Luc Ferry, décidément meilleur penseur que ministre, relève dans Le Monde à quel point ce débat est biaisé. Si l’on veut bien faire abstraction de cette fausse polémique sur le cheval de Troie atlantiste, on voudra bien convenir que le vrai point d’achoppement est ailleurs. Dans la nature de l’Union européenne. Doit-on la fonder sur une identité culturelle et historique, ou souhaite-t-on la construire sur l’idéal anti-communautariste des droits de l’homme ?
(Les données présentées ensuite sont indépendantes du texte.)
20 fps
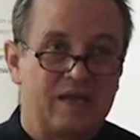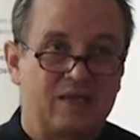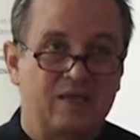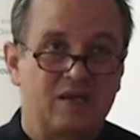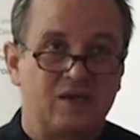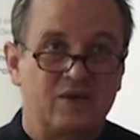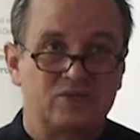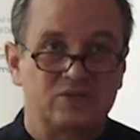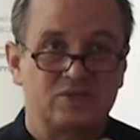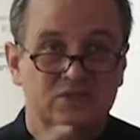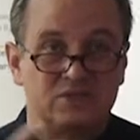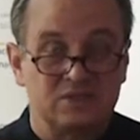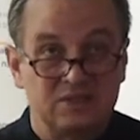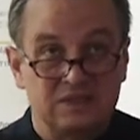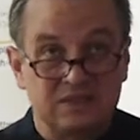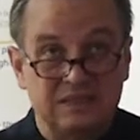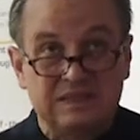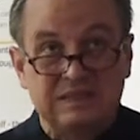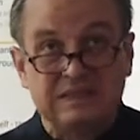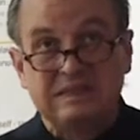You know, she's
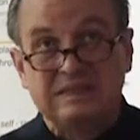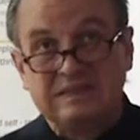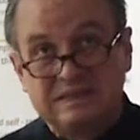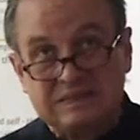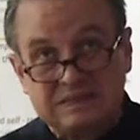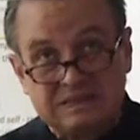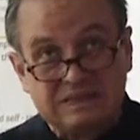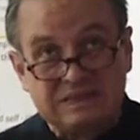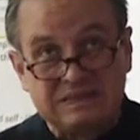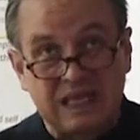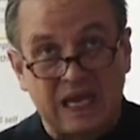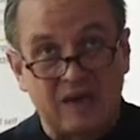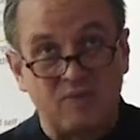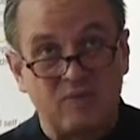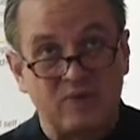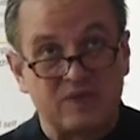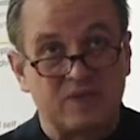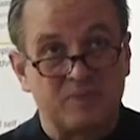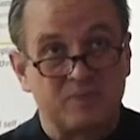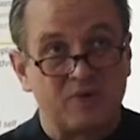not
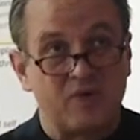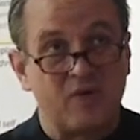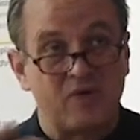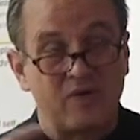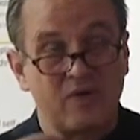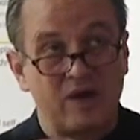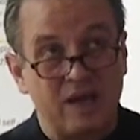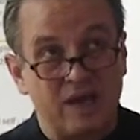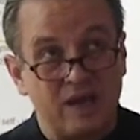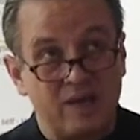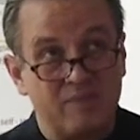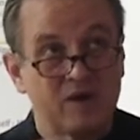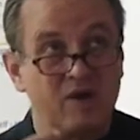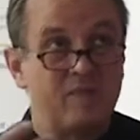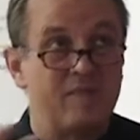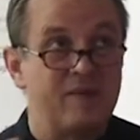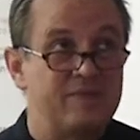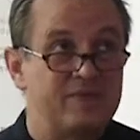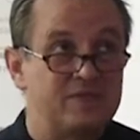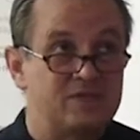with the program. You know,
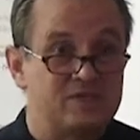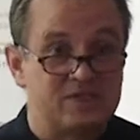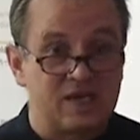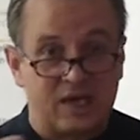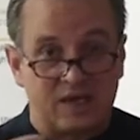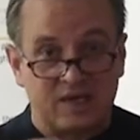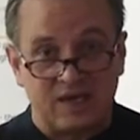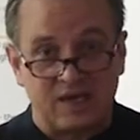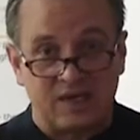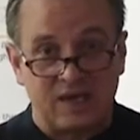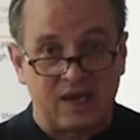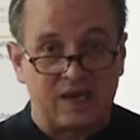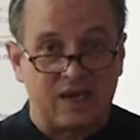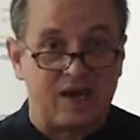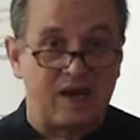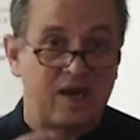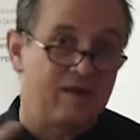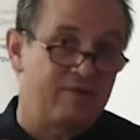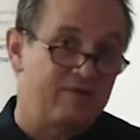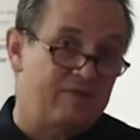maybe she's not going to take
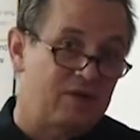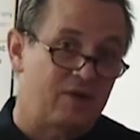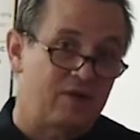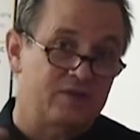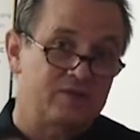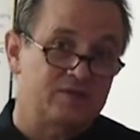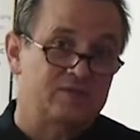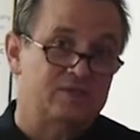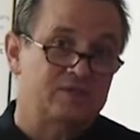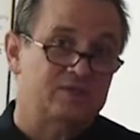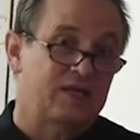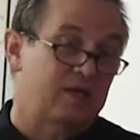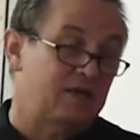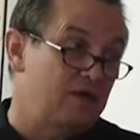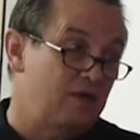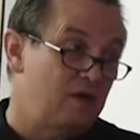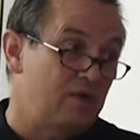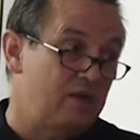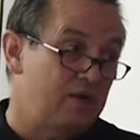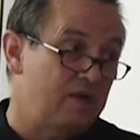care of it and all this. And it's like, you
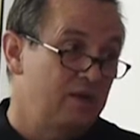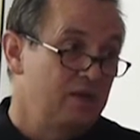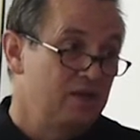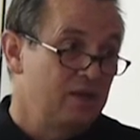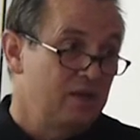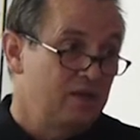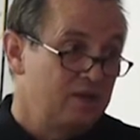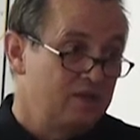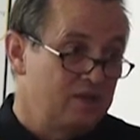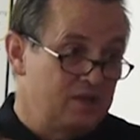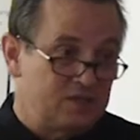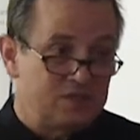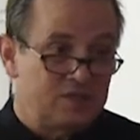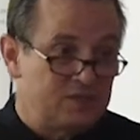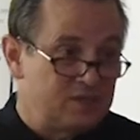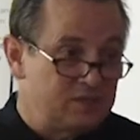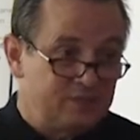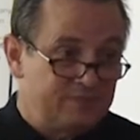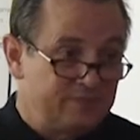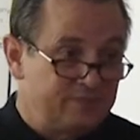know what? This
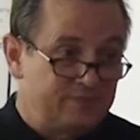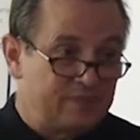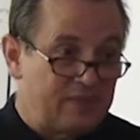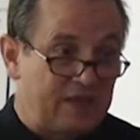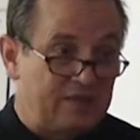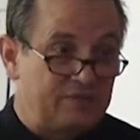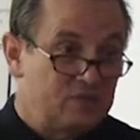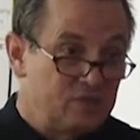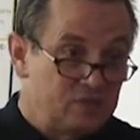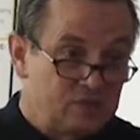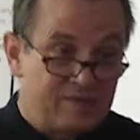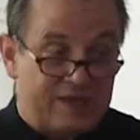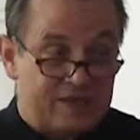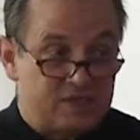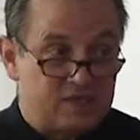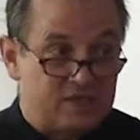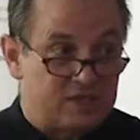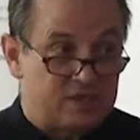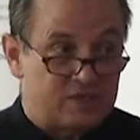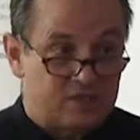is, if she was my
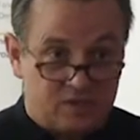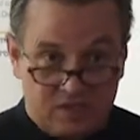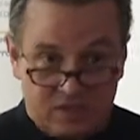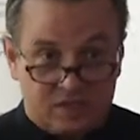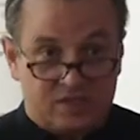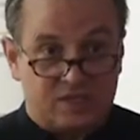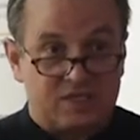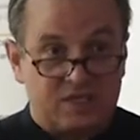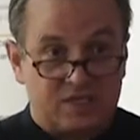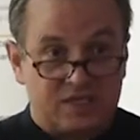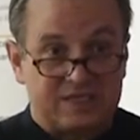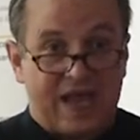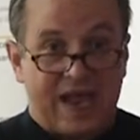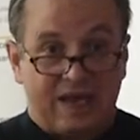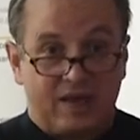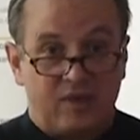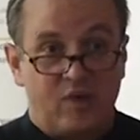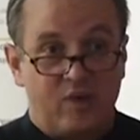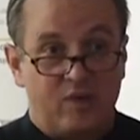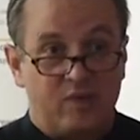sister, this is
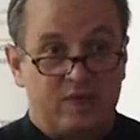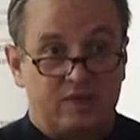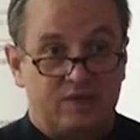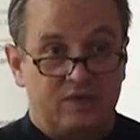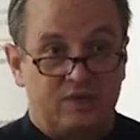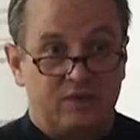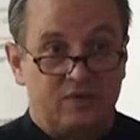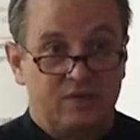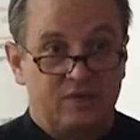exactly what we'd do.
Le professeur Michael Quinlan tire, dans le Guardian, des conclusions fortes et inattendues des rapports Hutton et Butler. Il observe que, pour des raisons politiciennes particulières, Tony Blair a été conduit à constituer une forme de gouvernement centralisé qui passe au-dessus des résistances bureaucratiques comme du Parlement. Insensiblement le Royaume-Uni, qui s’affranchit de la dictature de Cromwell, est retombé dans la même ornière : une sorte de dictature élective.

Joseph S. Nye, ancien doyen de l’École de gouvernement d’Harvard, croit pouvoir affirmer dans le Taipei Times que la mondialisation n’est pas un facteur d’américanisation du monde. Bien sûr, il y a un attrait de l’american way of life qui pousse les gens à porter les mêmes marques de vêtement partout dans le monde, mais la diversité subsite, sous-jacente. L’évolution des techniques n’implique pas l’américanisation d’autant que, dans le futur, les techniques modernes ne seront plus l’apanage des seuls Américains. Certes, mais tout cela repose sur une confusion de vocabulaire : la globalisation, ce n’est pas la conséquence des nouvelles technologies de la communication, mais une idéologie qui permet à un pouvoir économique transnational, appuyé par le pouvoir militaire US, de dominer le monde. Il n’y a aucune raison pour que l’Internet suscite de l’antiaméricanisme, mais il y en a beaucoup pour que la destruction des États-nations et des démocraties qui s’y épanouissaient provoque un fort ressentiment contre le pouvoir coercitif du Pentagone.
Hors de toute réflexion rationnelle, André Glucksman poursuit ses chimères dans Le Figaro : puisque l’URSS était un monstre, les États-Unis sont un modèle et ceux qui le critiquent sont des antisémites. Pour justifier de ses slogans, le polémiste assure que les Français tentent de se rassurer en se persuadant que les États-Unis victimes sont des bourreaux. Sans entrer dans une telle confusion, on observera seulement qu’en fait de victimes, il y a beaucoup de gens moins bien lotis que les États-uniens. C’est là une remarque, paraît-il indécente, que nous formulions déjà lorsque on nous imposa trois minutes de silence planétaire au lendemain d’attentats à New York et Washington.